Die Tage, die Veronica brauchte, um die Ausweise zu organisieren waren schrecklich quälend vorbeigegangen. Es war, als hätte mich die Uhr verspottet.

Mit einem tiefen Atemzug hob ich meinen Kopf und sah direkt in Noahs hellgraue Augen. Überrascht atmete dieser auf und schien fast aufspringen zu wollen, als er sich daran erinnerte, dass er ja Handschellen trug.

„Camilla?", hauchte er ehrfürchtig und seine Augen blitzten schon fast vor Freude. Auf meinem Gesicht wollte sich ein Lächeln ausbreiten, doch stattdessen kniff ich die Lippen zusammen, um zu verhindern, dass ich hier und jetzt in Tränen ausbrach.

Noahs eben noch erfreuter Blick wurde augenblicklich besorgt und eine tiefe Falte bildete sich auf seiner Stirn, die fast verdeckt wurde durch seine schwarzen Haare.

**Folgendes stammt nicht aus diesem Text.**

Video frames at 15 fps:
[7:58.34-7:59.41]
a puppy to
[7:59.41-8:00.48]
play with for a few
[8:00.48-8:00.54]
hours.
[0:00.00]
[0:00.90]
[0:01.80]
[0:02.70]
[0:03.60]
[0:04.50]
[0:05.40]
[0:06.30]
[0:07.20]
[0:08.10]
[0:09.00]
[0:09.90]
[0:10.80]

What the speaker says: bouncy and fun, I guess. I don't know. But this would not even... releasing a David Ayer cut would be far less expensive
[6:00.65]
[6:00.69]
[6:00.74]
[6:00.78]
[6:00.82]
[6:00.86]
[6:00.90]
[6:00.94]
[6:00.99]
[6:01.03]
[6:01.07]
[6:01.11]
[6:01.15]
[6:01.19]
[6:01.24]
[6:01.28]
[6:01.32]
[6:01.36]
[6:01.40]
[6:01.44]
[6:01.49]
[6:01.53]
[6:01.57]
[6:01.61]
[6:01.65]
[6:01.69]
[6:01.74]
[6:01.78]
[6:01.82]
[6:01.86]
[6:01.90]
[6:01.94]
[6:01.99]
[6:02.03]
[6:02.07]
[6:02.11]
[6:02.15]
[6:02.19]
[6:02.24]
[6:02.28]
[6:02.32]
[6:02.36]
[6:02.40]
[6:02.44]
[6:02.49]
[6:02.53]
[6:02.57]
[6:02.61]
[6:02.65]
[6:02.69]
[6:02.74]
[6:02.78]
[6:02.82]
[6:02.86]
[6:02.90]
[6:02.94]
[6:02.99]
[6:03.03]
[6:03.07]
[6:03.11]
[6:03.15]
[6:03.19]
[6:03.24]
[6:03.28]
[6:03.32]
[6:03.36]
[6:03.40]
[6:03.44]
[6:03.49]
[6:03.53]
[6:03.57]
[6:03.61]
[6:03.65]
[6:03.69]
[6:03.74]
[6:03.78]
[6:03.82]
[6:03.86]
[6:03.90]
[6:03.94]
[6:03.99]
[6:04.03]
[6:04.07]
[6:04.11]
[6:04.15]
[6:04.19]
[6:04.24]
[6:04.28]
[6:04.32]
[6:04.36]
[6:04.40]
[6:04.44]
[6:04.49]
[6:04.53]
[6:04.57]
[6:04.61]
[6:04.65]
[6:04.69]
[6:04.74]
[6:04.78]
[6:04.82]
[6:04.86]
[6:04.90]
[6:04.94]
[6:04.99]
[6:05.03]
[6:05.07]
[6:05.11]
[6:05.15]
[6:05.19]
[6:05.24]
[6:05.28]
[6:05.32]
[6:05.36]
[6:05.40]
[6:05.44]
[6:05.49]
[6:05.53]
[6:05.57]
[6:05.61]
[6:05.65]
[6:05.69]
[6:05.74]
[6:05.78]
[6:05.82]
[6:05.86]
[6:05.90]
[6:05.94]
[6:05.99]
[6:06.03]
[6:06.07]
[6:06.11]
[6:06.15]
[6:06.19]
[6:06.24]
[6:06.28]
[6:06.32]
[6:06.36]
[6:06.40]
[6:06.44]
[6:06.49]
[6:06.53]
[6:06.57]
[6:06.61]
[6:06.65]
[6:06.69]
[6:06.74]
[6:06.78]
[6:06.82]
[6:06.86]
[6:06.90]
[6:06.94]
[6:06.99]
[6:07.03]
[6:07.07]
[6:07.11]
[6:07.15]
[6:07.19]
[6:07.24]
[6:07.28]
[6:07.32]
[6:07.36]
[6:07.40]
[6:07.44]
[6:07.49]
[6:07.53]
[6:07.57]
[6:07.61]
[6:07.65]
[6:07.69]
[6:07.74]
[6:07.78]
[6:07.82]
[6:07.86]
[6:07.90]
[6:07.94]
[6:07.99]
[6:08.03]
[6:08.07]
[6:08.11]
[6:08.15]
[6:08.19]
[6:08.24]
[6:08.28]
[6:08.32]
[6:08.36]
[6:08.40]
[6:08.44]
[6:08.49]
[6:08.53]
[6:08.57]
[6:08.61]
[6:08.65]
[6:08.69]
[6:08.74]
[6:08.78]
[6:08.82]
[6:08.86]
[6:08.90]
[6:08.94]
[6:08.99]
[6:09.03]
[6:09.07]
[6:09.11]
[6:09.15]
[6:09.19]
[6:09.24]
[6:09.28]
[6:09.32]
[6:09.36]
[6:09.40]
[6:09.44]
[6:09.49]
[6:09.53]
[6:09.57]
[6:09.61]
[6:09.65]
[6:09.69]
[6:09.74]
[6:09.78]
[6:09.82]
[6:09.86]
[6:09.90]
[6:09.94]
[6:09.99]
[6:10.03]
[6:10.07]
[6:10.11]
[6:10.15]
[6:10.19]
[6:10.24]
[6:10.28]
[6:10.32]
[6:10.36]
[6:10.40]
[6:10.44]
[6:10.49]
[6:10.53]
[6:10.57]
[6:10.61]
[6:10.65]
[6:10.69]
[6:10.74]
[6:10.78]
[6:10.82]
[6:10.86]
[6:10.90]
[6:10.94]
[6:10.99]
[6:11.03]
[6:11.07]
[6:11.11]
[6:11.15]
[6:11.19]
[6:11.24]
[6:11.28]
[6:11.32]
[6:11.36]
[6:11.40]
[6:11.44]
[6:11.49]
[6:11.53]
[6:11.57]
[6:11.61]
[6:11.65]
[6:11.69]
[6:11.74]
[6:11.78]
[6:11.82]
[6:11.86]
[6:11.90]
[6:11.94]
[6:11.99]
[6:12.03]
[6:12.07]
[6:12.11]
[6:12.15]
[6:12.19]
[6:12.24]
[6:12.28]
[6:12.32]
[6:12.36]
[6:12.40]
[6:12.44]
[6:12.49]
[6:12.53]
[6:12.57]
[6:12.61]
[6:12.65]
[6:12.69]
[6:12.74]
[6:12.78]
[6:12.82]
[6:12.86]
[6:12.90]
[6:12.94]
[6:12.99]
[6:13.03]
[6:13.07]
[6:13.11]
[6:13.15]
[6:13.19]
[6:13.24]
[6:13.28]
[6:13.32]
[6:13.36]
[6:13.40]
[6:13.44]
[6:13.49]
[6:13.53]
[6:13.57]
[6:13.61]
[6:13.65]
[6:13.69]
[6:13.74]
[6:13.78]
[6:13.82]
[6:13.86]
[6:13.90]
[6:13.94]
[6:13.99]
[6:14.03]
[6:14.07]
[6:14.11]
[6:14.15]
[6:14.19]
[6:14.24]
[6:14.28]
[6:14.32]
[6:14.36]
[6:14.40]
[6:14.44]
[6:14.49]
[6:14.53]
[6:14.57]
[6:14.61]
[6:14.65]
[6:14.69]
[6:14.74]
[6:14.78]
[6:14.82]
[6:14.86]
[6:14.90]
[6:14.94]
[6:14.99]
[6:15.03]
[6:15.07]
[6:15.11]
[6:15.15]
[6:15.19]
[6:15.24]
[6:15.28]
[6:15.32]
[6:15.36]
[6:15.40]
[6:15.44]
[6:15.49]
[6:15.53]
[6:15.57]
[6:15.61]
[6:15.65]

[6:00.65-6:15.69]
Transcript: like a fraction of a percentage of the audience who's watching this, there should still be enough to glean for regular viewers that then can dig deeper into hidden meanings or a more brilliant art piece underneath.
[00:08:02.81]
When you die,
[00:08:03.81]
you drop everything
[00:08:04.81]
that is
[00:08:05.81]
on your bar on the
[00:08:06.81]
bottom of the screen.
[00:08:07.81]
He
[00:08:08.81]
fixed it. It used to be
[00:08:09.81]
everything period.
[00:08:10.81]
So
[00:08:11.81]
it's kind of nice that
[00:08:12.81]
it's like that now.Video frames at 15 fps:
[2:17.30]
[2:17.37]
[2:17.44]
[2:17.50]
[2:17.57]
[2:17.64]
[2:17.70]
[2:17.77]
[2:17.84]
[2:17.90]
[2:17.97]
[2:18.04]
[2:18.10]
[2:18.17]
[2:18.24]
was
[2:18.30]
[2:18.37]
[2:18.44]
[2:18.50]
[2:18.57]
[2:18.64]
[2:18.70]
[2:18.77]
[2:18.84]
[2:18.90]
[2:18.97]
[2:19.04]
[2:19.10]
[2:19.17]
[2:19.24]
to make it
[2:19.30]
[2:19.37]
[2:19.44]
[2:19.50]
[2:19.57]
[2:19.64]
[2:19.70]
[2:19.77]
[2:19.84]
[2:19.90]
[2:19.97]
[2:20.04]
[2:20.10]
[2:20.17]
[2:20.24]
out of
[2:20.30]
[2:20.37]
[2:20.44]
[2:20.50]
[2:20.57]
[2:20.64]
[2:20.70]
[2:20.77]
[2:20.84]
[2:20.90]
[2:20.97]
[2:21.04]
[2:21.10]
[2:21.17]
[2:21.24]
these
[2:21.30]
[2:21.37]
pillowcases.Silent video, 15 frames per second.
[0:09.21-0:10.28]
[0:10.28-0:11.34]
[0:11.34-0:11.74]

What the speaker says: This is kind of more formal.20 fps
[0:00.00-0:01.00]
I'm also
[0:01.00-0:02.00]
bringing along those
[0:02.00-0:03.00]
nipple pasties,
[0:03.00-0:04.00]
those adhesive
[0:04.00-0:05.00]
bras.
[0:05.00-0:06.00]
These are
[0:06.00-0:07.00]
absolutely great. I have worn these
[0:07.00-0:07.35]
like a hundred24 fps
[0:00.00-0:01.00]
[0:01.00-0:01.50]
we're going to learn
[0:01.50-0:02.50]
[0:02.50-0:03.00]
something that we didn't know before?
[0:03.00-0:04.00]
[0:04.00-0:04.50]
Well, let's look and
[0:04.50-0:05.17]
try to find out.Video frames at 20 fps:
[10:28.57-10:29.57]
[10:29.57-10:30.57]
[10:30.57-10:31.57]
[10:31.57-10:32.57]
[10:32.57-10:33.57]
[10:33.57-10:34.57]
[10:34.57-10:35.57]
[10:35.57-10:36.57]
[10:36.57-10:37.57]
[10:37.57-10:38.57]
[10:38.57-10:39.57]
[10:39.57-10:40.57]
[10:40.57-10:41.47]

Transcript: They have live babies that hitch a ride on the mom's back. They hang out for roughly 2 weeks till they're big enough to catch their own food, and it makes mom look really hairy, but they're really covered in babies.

Mit brechender Stimme versuchte ich meinen kleinen Gefühlsausbruch zu überspielen:„ Orange steht dir." Dabei deutete ich auf sein Gefängnisoutfit.

Noah sah mich böse an. Doch bereits nach wenigen Minuten begann er wieder zu lächeln und grinste mich an, während er sagte:„ Ich habe dich auch schrecklich vermisst, Kleine."

Mein Herz setzte einen kurzen Schlag aus, um dann doppelt so schnell wie vorher, wenn das überhaupt möglich war, weiter zu schlagen.

Noah grinste immer noch und für mich war es das schönste Lächeln was es gibt.

„Die Zeit ohne dich war schrecklich. Ich hatte solche Angst.", gab ich weinerlich zu und griff nach seiner Hand.

Fast wäre mir ein Seufzer entwichen, als ich seine warme Haut auf meiner spürte. Es fühlte sich richtig an. In diesem Moment vergaß ich, dass Noah Sträfling war und wir beide in einem Gefängnis saßen. Es zählte nur der Moment.

Ich wollte ihn in mir aufnehmen und festhalten. So lange bis ich das Gefühl hatte, dass ich diesen Raum wieder verlassen konnte ohne dabei einen Teil von mir zurück zu lassen.

„Wie bist du hier reingekommen?", zerstörte Noah den schönen Moment und riss mich damit wieder in die Realität.